Wong joined the organisation when it began six years ago. When her eldest daughter died the following year at the age of 27, she said she received incredible help from the group, feeling the warmth of being surrounded and supported by people who understood her situation.

Yuen says one of the association’s biggest achievements was to lobby for government subsidised TSC medicine, which once cost HK$30,000 a month.

Since the implementation of the subsidy in April 2021, patients only pay HK$15 monthly. But Yuen laments the fact many Hong Kong doctors remain unfamiliar with the disease, let alone know how to effectively treat it, even with the medicine.

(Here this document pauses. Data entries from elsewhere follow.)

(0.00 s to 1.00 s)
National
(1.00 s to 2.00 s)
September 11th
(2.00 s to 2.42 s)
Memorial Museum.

Hong Kong Fusion Chamber founders (from left) Andy Wong, April Szeto and Wing Ka-ho at their studio in Mong Kok. Photo: Jonathan Wong

The association’s next move is to hold a charity concert with the Hong Kong Fusion Chamber, which has enlisted 150 volunteers. It will take place on Sunday at Tsuen Wan Town Hall, with tickets costing HK$280, HK$380, or HK$580.

The Fusion Chamber members have spent more than 300 hours composing and rehearsing for the “Ignite Together Charity Concert”.

They will perform a mix of musical styles, featuring jazz, rearranged pop, and even an original song inspired by Yiu Yiu’s paintings, called Simple Happiness.

Yuen says she hopes for more shared knowledge, more research, and less discrimination.

“The good thing is Hong Kong people care a lot, it’s just that they don’t know who to care [about],” she says. “They don’t know [TSC patients] exist.”

Through the concert, the association and Hong Kong Fusion Chamber hope to spread positivity and a sense of inclusion.

To bring together people from different walks of life is “part of our orchestra’s name”, says founder Andy Wong.

“[It’s] not just to make music but to use it as a tool to forward some message to society.”